On my fourteenth birthday, I applied for my first job. Oh sure, I had a paper route when I was 11 and I babysat regularly for neighbours but this job meant I'd be a clerk in an giant clothing store housed within an oversized mall. It was a real job. I was hired on the spot; so desperate the manager was for help. I went home, triumphant and excited, so thrilled to tell my parents my news.
My mom, she was less excited. Her maternal worries about my age, my grades, my childhood in general all sucked the air out of my balloon of exuberance. I remember standing in her sewing room explaining why it was a great idea that I have a part time job while she stood there looking less than thrilled.
She relented and the very next day I started my job.
I can still remember the smell of the dusty back room and the hours I spent putting clothes onto flimsy plastic hangers and shoving them into over stuffed racks. It wasn't a great job, but it was my job.
It was the first of many crappy jobs. Clothing stores, daycares, hobby shops, movie theatres. I learned that one minimum wage job was as bad as the next and was convinced retail was Dante's first level of hell.
Fast-forward to a few weeks ago and suddenly my fifteen-year-old son was standing in front of me explaining that he was offered a job and it's a really great idea as I stood there looking less than thrilled.
But like my mother did before me, I swallowed my maternal worries, nodded my head and sent my baby off to his first day of work.
Nash, the friendly neighbourhood construction gopher, after his first day at work.
Just when I was coming to terms with the fact my son had willingly traded away his summer in pursuit of hard labour and the almighty dollar, my daughter walked into the house and jumped up and down excitedly about a paid internship at the local hospital and could I believe they chose her?
I wouldn't have believed it if they hadn't chose her.
Ken, the friendly neighbourhood pediatric intern, after HER first day of work.
My visions of spending my summer kicking back by the pool, having the teens wait on me hand and foot, evaporated as quickly as the dollars from my bank account did after purchasing steel toed work boots, comfortable walking shoes and more business casual clothes than I have ever owned in my life.
Having two working teenagers sure cost me a lot of money.

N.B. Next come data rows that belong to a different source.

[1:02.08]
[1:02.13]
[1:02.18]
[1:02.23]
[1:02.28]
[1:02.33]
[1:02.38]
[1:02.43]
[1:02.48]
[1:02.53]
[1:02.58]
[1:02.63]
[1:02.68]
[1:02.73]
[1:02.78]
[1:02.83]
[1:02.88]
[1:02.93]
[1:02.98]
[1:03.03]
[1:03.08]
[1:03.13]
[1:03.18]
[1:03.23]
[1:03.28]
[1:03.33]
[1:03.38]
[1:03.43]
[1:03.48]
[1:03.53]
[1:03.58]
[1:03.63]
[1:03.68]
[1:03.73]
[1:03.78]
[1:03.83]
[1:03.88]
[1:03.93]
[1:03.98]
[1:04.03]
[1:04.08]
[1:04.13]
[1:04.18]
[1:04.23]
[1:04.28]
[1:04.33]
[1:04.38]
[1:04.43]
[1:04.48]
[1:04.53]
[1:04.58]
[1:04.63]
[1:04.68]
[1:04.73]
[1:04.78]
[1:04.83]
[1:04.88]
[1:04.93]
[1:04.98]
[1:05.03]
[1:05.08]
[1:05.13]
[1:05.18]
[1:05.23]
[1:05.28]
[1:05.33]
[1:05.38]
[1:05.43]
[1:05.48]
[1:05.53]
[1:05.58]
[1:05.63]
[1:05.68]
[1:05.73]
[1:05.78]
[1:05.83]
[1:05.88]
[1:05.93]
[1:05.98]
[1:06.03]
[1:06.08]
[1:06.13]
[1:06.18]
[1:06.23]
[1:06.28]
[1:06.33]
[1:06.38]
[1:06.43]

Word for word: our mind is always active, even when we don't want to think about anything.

I must be doing this job thing wrong.
Every morning I watch Ken and Nash leave for work and every evening I watch them come back home and I can feel the sands of time slipping through my fingers. I'm watching these kids of mine play grownup now but soon enough I will blink and they won't be playing at it any more.

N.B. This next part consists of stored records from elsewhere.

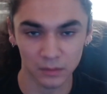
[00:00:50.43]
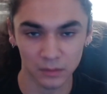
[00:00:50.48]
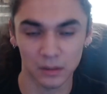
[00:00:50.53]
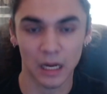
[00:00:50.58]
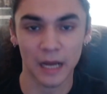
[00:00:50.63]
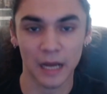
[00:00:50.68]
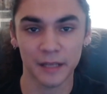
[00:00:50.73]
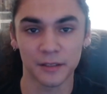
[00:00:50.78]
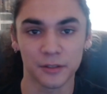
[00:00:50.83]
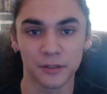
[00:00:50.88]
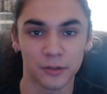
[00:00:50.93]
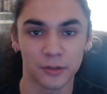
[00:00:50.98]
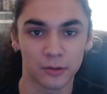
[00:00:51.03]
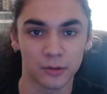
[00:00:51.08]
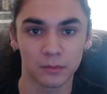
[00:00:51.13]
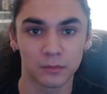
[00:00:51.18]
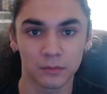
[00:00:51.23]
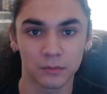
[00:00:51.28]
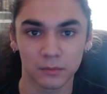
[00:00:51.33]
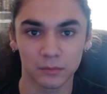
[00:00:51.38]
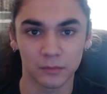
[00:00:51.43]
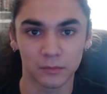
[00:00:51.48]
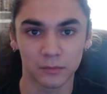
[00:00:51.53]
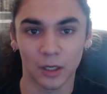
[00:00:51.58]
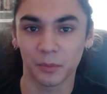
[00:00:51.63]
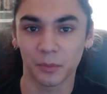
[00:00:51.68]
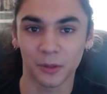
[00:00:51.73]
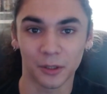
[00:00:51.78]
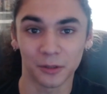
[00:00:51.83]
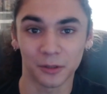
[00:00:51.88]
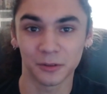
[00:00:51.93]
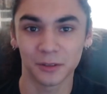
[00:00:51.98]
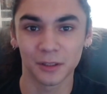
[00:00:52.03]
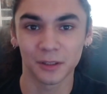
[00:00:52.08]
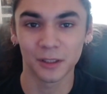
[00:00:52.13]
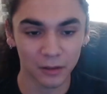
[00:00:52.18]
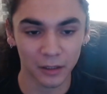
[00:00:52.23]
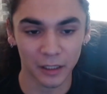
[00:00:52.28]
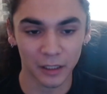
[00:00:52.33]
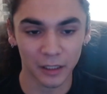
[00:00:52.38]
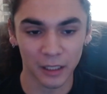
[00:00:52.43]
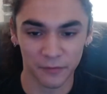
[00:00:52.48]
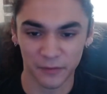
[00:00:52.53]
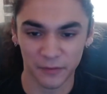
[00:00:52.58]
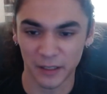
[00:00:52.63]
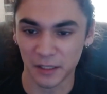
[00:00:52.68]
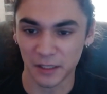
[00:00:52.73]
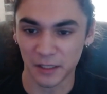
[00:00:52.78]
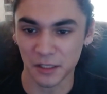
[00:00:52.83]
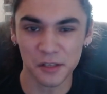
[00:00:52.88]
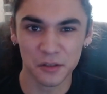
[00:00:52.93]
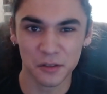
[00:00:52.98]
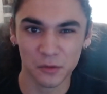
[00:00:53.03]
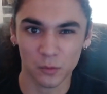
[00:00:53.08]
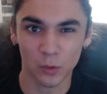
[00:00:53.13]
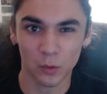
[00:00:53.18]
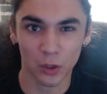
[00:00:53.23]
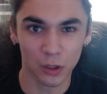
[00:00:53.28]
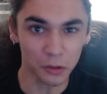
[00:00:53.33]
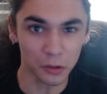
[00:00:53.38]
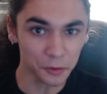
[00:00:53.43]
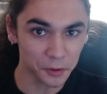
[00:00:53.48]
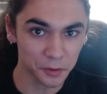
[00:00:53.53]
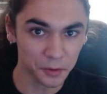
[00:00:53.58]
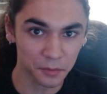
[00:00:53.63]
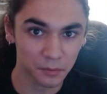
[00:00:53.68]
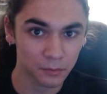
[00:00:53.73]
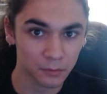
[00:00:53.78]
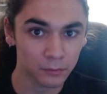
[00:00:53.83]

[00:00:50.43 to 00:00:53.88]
I do uploads. If it doesn't work,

One day soon enough they'll leave for something bigger than me and they won't walk back through my door at the end of every day.
It's sweet and salty all at once. Like biting into a salted caramel.
I thought I had parenthood finally figured out but it turns out I have no idea how to do the one thing I need to do the most: Learn how to let them go.
So I'll just keep watching them come and go, new milestones reached with every day that passes and I'll keep holding them tight for as long as they let me until they've taken all that they need to be the people they are becoming.
In the mean time, I'll always have salted caramels.